Limite de Chandrasekhar

« Grâce à l’analyse spectroscopique, il a été possible de montrer que ce système quadruple subit des effets dynamiques sur des échelles de temps longues par rapport aux périodes orbitales. En effet, l’une des binaires intérieures devrait évoluer sur une orbite circulaire alors qu’elle a une orbite excentrique. Ceci s’explique par l’effet gravitationnel du compagnon binaire distant qui peut augmenter l’excentricité », explique le chercheur.

« Des simulations de pointe de l’évolution future de ce système montrent que cette dynamique gravitationnelle peut conduire à une ou plusieurs collisions et fusions produisant des naines blanches dont la masse est juste inférieure à la limite de Chandrasekhar (valant 1,4 fois la masse du soleil, cette limite indique la masse maximale qu’une étoile, ayant épuisé ses réserves de carburant thermonucléaire et étant devenue une naine blanche, peut atteindre sans devenir une étoile à neutrons ou s’effondrer en trou noir, NDLR). »
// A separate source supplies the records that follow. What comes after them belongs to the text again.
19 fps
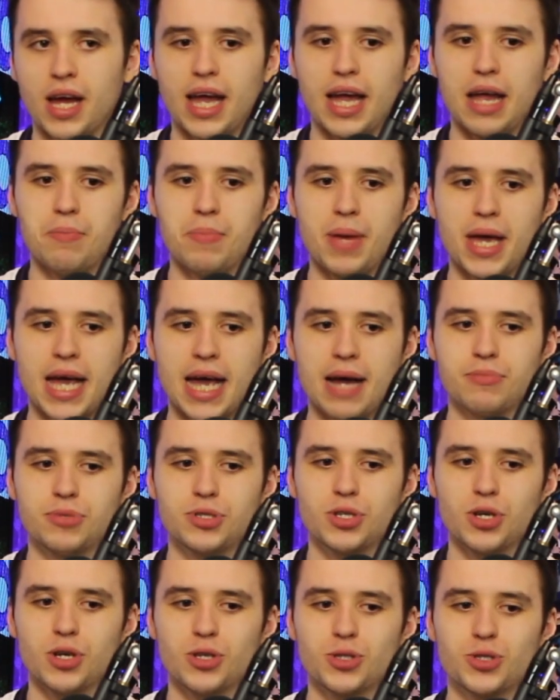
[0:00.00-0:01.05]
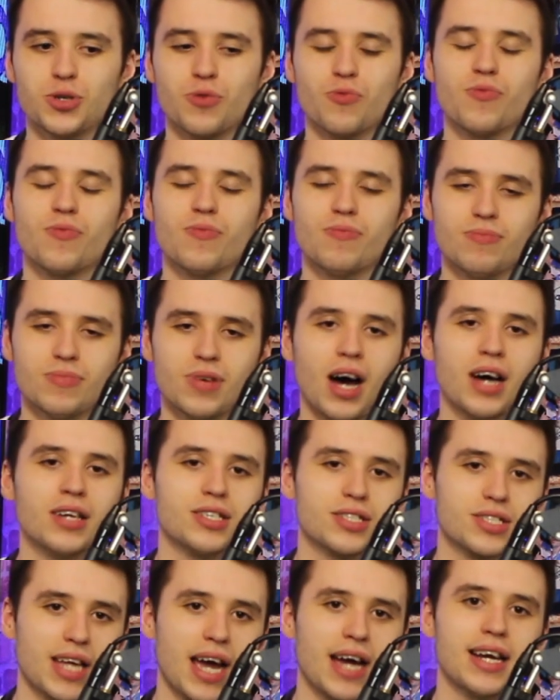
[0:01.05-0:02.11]
him being able to
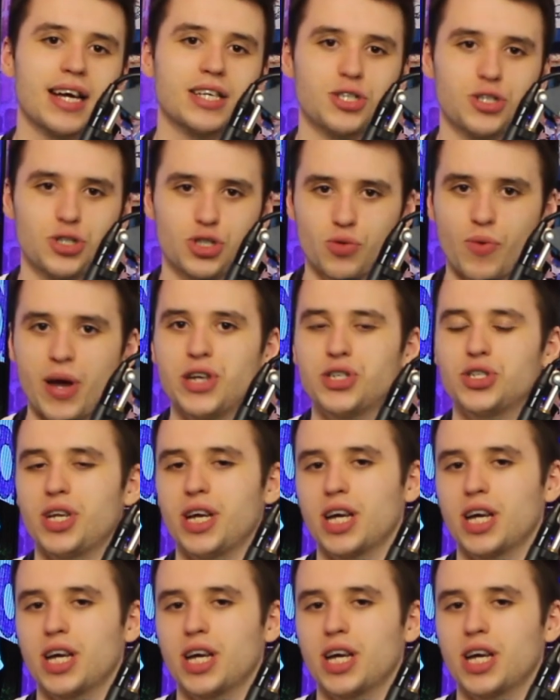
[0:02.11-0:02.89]
understand that situation,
« Une étoile comme notre Soleil finira sa vie sous forme de naine blanche, et la masse des naines blanches ne peut pas dépasser la limite dite de Chandrasekhar. Si elle le fait, à la suite d’un transfert de masse ou d’une fusion, elle s’effondre et produit une supernova thermonucléaire. Il est intéressant de noter que l’on soupçonne aujourd’hui que 70 à 85% de toutes les supernovae thermonucléaires résultent de l’explosion de naines blanches dont la masse est inférieure à la limite de Chandrasekhar. L’évolution de quadruples stellaires tels que HD 74438 représente donc une nouvelle voie prometteuse pour leur formation », conclut chercheur.